Я с удивлением посмотрел на него.
– Ты что, богатый?
– Похож, да?
– Так это же хорошо…
Крыса не ответил, только неудовлетворенно потряс головой. И опять сказал:
– А все-таки нам с тобой повезло.
– Это точно…
Подошвой кроссовки Крыса потушил сигарету и щелчком пальца забросил окурок в клетку к обезьянам.
– Слушай, – сказал он, – может, нам с тобой в команду объединиться? Мы, за что ни возьмемся, все так славно получается!
– А с чего начнем?
– Давай пиво пить.
В автомате неподалеку мы купили с полдюжины банок пива и побрели к морскому берегу. Растянувшись на пляже, все выпили и стали смотреть на море. Погода была замечательная.
– Зови меня "Крыса", – сказал он.
– Почему "Крыса"? – удивился я.
– Уже не помню. Давно прилепилось. Сначала жутко не нравилось, а теперь нормально. Ко всему привыкаешь.
Мы побросали пустые банки в море, прислонились к волнорезу и часок вздремнули, с головой накрывшись своими пальто. Проснувшись, я почувствовал, как по всему телу разливается какая-то непонятная жизненная сила. Чудесное ощущение.
– Сто километров могу пробежать, – сказал я Крысе.
– Я тоже, – сказал Крыса.
На самом же деле нам предстояло выплачивать муниципалитету деньги за ремонт в парке – с рассрочкой на три года и с процентами.
5
К моему удивлению, Крыса ничего не читал. Никогда не видел его читающим печатный текст – не считая спортивных газет и рекламных листков. Когда я, чтобы убить время, брался за какую-нибудь книжку, он, подобно мухе, изучающей мухобойку, с любопытством в нее заглядывал.

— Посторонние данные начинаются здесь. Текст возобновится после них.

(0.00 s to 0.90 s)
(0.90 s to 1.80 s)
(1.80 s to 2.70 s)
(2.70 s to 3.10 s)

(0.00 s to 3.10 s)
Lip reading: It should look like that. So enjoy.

– А зачем ты книжки читаешь?
– А зачем ты пиво пьешь?
Мы на пару закусывали маринованной ставридой и овощным салатом. Отвечая вопросом на вопрос, я даже не глядел в сторону Крысы.

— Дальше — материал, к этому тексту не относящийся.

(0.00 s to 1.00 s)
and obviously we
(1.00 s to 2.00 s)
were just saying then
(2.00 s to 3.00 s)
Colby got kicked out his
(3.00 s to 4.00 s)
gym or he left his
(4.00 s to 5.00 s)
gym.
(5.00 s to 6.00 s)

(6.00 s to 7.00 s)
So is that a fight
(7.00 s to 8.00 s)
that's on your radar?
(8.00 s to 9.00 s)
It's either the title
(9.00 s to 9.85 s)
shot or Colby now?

Он крепко задумался. Минут через пять произнес:
– В пиве что хорошо? Оно все в мочу уходит, без остатка. Как всухую выиграл у кого-нибудь. Он сказал это и воззрился на меня, жующего.
– А зачем ты книжки читаешь?
Я проглотил последний кусок ставриды вместе с пивом и убрал тарелку. Рядом лежал недочитанный том "Воспитания чувств". Я взял его и с шуршанием пробежался по страницам.
– Затем, что Флобер уже помер!
– А живых не читаешь?
– Живых читать никакого проку нет.
– Почему?
– Потому что мертвым почти все можно простить.
Я повернулся к переносному телевизору на стойке – там исполняли "Дорогу 66".
Крыса опять задумался.
– А живым что – нельзя почти все простить?
– Живым? Я об этом как-то серьезно не думал… Но если они тебя совсем в угол загонят, как ты их тогда простишь? Наверное, не простишь… Подошел Джей, поставил перед нами еще по одной бутылке пива.
– А что будешь делать, если не простишь?
– Уткнусь в подушку и усну.
Крыса в растерянности мотнул головой.
– Странно… Как-то я не очень понимаю…
Я налил ему пива. Он весь съежился и думал. Потом заговорил:
– Последний раз я книжку читал прошлым летом. Не помню ни названия, ни автора.
Зачем читал, тоже не помню. Какой-то роман, а написала женщина. Героиня тоже женщина, знаменитый модельер, возраст около тридцати. Короче, она убедила себя, что больна неизлечимой болезнью.
– Что за болезнь?
– Не помню. Рак, наверное. Какие еще бывают неизлечимые? В общем, она едет на морской курорт и там мастурбирует всю дорогу. В ванне, в лесу, в постели, в море – короче, везде.